### [EXERCISE INSTRUCTIONS]
The response should repeat word for word every line below from the one with "[00:00:02.25]" to the one with "[00:00:03.62]", inclusive, and nothing else; leave pictures out.

### [TASK MATERIAL]
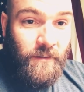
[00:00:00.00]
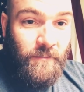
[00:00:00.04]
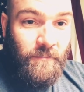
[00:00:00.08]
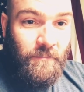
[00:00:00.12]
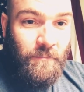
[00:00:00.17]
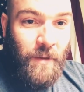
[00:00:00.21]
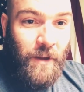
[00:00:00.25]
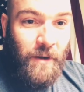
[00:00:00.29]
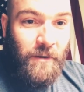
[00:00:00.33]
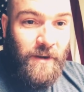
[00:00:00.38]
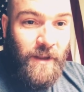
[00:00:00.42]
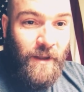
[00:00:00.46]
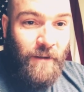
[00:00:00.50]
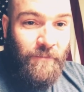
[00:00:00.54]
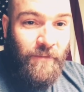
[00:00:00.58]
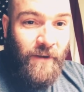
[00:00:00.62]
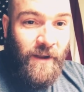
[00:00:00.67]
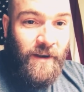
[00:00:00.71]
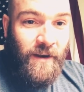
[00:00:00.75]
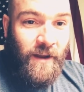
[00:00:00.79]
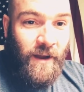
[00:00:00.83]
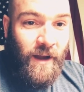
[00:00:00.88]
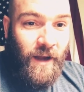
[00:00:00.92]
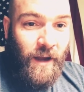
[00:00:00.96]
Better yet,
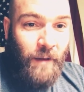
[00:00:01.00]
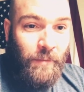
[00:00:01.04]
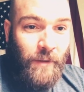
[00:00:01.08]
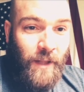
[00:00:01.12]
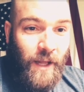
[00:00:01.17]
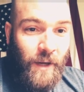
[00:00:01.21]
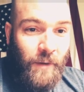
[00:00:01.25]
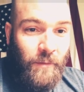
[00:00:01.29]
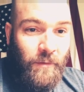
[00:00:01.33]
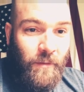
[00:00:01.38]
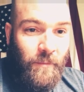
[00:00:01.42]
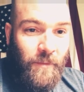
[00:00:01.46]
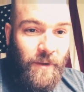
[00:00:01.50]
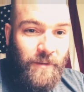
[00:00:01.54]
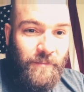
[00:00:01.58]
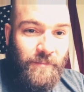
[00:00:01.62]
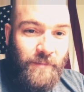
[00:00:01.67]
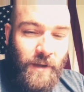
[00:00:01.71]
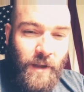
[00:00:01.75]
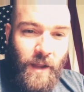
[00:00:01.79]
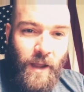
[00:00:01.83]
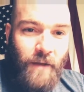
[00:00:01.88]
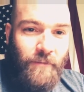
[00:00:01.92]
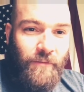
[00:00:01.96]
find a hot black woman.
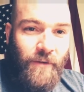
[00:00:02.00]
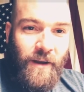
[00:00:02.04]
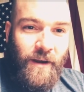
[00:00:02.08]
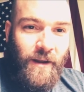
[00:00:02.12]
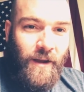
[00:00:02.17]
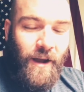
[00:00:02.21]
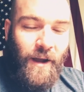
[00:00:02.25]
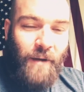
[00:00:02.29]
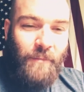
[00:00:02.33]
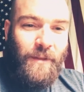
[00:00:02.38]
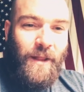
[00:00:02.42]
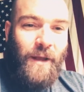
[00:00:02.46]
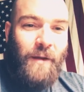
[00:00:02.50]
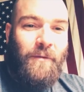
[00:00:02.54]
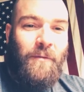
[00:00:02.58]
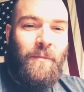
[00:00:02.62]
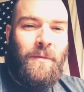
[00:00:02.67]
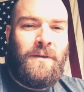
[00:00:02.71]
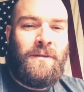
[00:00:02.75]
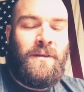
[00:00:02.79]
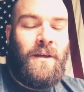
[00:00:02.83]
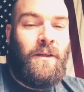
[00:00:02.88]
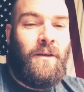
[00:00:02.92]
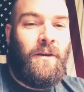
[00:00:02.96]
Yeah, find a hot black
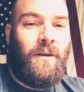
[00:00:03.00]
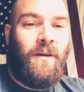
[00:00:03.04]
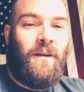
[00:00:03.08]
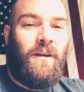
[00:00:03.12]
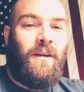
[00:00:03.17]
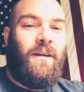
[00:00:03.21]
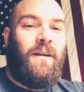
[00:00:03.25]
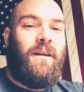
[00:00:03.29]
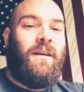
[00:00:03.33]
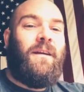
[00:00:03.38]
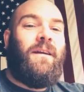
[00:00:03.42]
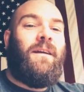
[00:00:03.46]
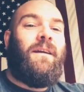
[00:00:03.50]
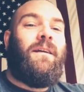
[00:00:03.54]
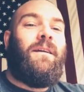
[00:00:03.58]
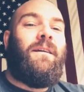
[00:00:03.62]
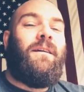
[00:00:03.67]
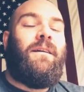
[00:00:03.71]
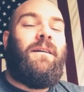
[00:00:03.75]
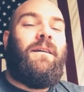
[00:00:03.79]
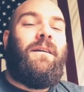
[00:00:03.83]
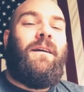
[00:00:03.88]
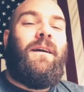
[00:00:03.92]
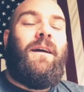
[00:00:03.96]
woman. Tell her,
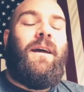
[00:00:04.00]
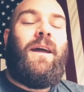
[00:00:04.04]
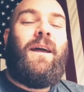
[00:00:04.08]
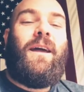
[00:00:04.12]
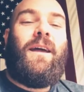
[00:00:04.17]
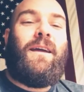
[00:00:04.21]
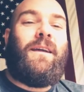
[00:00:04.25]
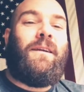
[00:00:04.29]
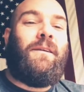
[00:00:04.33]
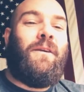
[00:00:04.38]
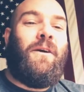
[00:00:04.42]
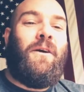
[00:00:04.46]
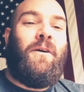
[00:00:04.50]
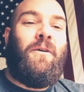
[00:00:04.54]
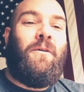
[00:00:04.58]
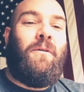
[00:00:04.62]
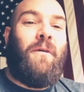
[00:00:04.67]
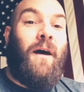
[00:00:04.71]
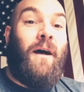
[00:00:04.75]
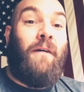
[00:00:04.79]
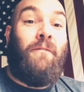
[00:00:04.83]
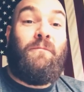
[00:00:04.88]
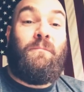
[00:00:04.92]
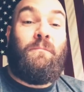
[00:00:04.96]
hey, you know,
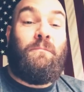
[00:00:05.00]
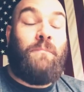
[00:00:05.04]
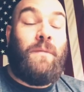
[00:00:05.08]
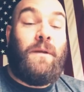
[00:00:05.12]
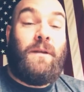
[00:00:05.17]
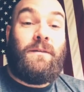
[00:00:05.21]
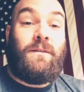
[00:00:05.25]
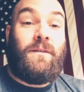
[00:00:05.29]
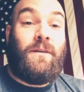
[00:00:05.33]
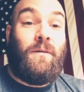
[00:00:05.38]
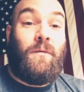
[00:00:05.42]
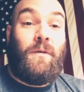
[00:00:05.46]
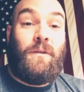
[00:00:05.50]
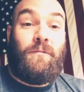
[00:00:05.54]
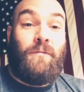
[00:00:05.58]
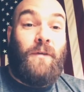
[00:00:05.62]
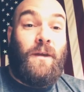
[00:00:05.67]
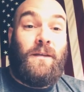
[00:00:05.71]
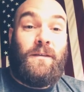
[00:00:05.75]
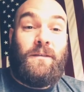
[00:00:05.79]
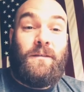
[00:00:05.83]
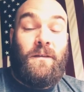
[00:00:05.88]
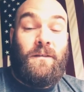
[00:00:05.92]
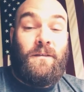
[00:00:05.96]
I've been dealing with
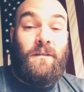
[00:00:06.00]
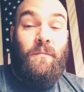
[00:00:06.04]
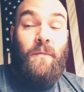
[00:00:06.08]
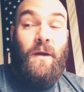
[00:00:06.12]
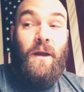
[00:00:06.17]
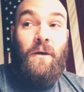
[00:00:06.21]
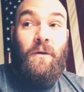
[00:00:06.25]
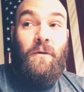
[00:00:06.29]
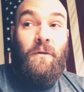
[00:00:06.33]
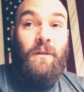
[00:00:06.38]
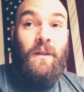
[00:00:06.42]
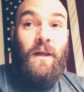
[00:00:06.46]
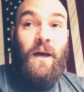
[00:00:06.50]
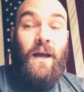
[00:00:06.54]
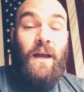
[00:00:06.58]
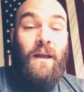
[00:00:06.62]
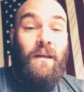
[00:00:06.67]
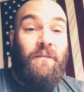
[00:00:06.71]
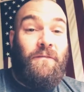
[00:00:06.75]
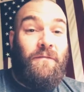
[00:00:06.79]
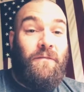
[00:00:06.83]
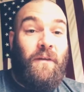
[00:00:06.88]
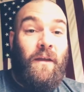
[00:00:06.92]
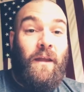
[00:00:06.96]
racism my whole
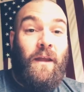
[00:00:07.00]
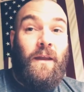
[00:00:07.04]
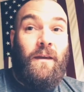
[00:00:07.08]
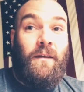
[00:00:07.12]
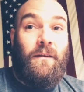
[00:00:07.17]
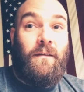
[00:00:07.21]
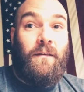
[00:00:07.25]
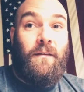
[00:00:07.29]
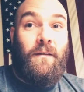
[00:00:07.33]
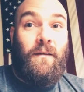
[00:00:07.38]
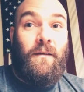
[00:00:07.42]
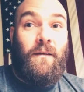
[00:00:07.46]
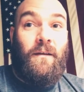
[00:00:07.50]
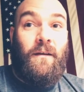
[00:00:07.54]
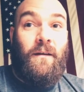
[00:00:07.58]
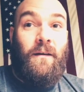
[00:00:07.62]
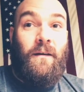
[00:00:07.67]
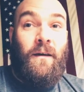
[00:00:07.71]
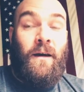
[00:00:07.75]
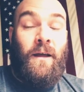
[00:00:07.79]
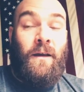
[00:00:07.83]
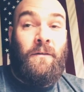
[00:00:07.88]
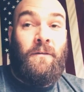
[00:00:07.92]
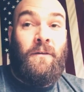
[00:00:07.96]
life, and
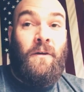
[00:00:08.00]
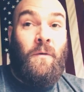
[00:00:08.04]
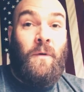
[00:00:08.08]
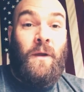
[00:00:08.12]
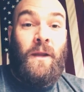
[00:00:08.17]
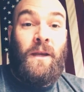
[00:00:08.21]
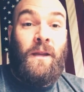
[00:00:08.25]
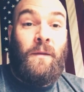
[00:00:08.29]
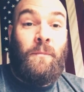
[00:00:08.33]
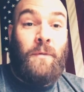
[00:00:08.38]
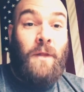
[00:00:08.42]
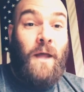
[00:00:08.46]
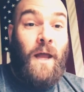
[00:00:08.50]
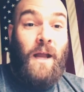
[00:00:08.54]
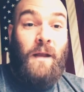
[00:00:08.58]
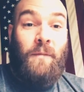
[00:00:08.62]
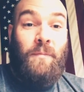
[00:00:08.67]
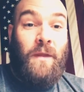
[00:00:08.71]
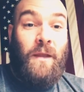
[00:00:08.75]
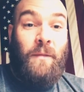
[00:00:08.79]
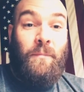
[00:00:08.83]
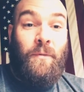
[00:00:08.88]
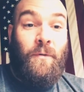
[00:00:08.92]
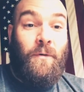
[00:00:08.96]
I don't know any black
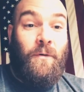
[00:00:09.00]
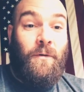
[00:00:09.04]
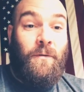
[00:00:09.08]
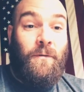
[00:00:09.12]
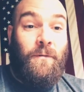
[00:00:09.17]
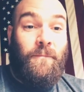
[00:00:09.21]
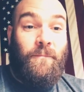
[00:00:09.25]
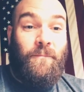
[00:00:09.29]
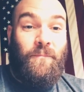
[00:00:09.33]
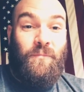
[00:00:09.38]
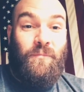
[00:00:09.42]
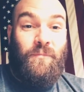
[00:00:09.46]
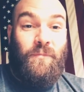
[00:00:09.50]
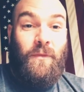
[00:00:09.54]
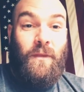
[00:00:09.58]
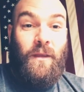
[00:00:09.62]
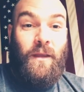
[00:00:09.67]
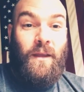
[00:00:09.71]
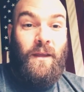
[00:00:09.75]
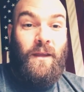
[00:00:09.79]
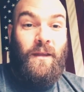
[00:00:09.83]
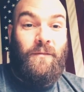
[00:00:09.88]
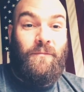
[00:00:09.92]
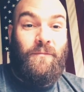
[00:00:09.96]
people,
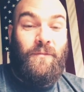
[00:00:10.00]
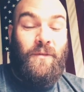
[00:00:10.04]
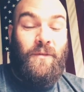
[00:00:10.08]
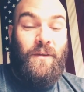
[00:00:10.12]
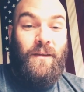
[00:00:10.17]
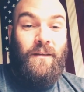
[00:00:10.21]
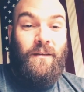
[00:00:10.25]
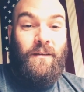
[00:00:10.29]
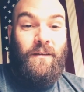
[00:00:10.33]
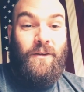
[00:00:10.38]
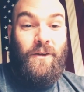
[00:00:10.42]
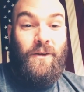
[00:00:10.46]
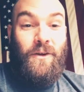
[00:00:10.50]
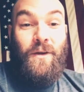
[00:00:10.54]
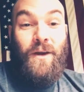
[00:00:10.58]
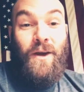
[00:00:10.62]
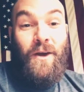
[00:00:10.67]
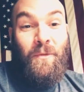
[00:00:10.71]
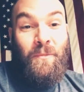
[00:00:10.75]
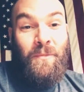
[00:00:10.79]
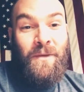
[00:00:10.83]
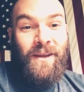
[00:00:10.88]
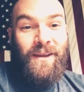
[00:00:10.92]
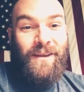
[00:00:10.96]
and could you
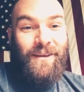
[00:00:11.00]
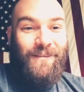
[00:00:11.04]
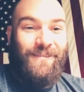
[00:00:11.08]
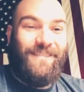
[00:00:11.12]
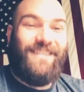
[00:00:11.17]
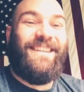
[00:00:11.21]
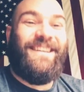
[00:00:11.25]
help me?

--

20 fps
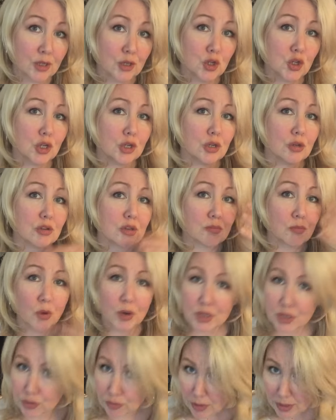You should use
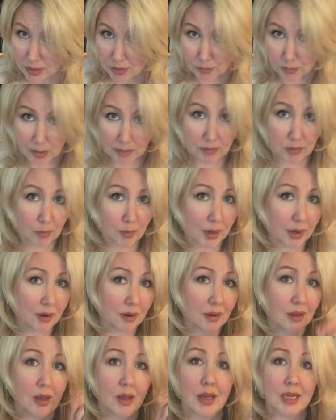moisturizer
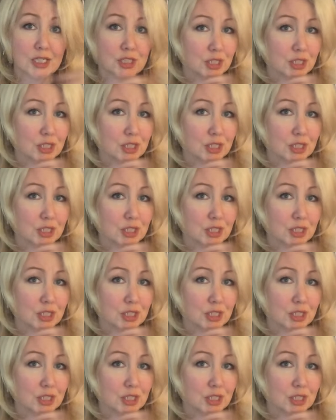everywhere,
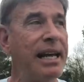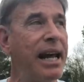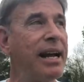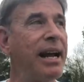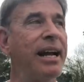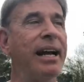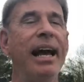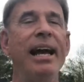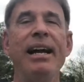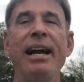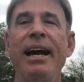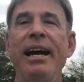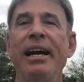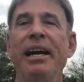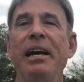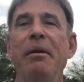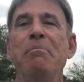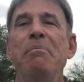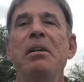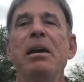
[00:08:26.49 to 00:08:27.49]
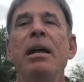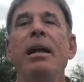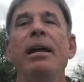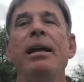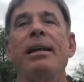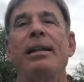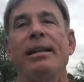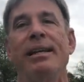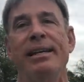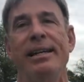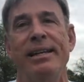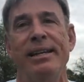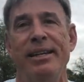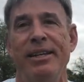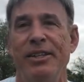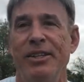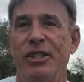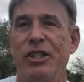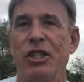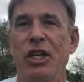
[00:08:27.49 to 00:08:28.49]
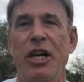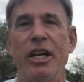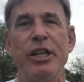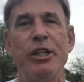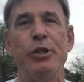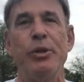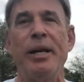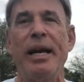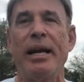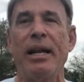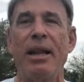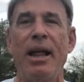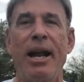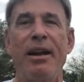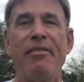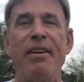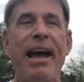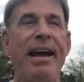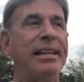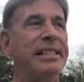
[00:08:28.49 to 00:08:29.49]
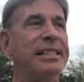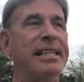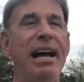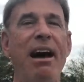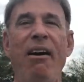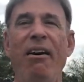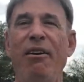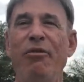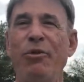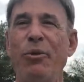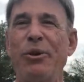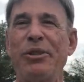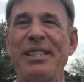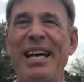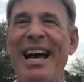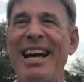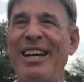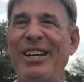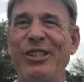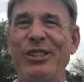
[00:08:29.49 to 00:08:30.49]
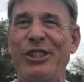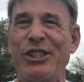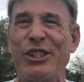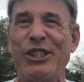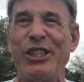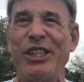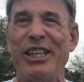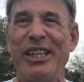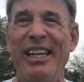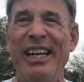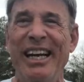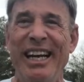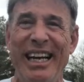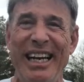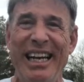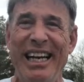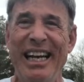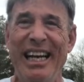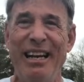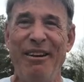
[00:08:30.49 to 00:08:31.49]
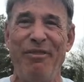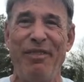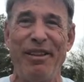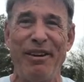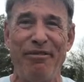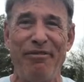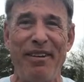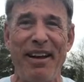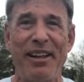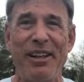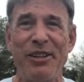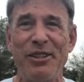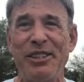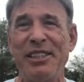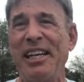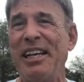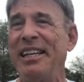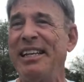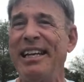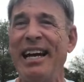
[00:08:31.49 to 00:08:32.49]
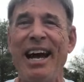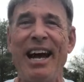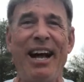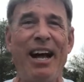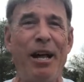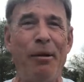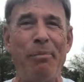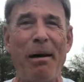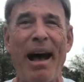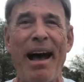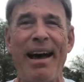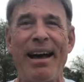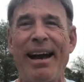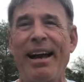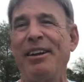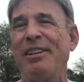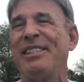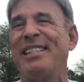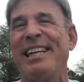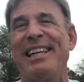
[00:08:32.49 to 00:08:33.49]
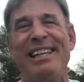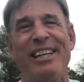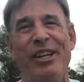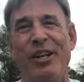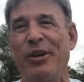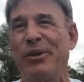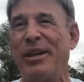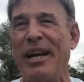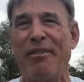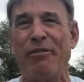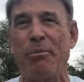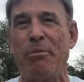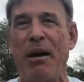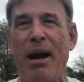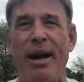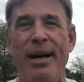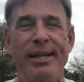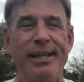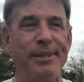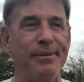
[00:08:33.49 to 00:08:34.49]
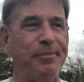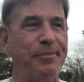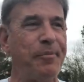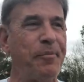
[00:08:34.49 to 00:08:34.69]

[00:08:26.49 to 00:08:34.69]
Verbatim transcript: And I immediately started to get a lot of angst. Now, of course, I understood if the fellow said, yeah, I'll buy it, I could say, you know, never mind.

### [WRITTEN SOLUTION]
[00:00:02.25]
[00:00:02.29]
[00:00:02.33]
[00:00:02.38]
[00:00:02.42]
[00:00:02.46]
[00:00:02.50]
[00:00:02.54]
[00:00:02.58]
[00:00:02.62]
[00:00:02.67]
[00:00:02.71]
[00:00:02.75]
[00:00:02.79]
[00:00:02.83]
[00:00:02.88]
[00:00:02.92]
[00:00:02.96]
Yeah, find a hot black
[00:00:03.00]
[00:00:03.04]
[00:00:03.08]
[00:00:03.12]
[00:00:03.17]
[00:00:03.21]
[00:00:03.25]
[00:00:03.29]
[00:00:03.33]
[00:00:03.38]
[00:00:03.42]
[00:00:03.46]
[00:00:03.50]
[00:00:03.54]
[00:00:03.58]
[00:00:03.62]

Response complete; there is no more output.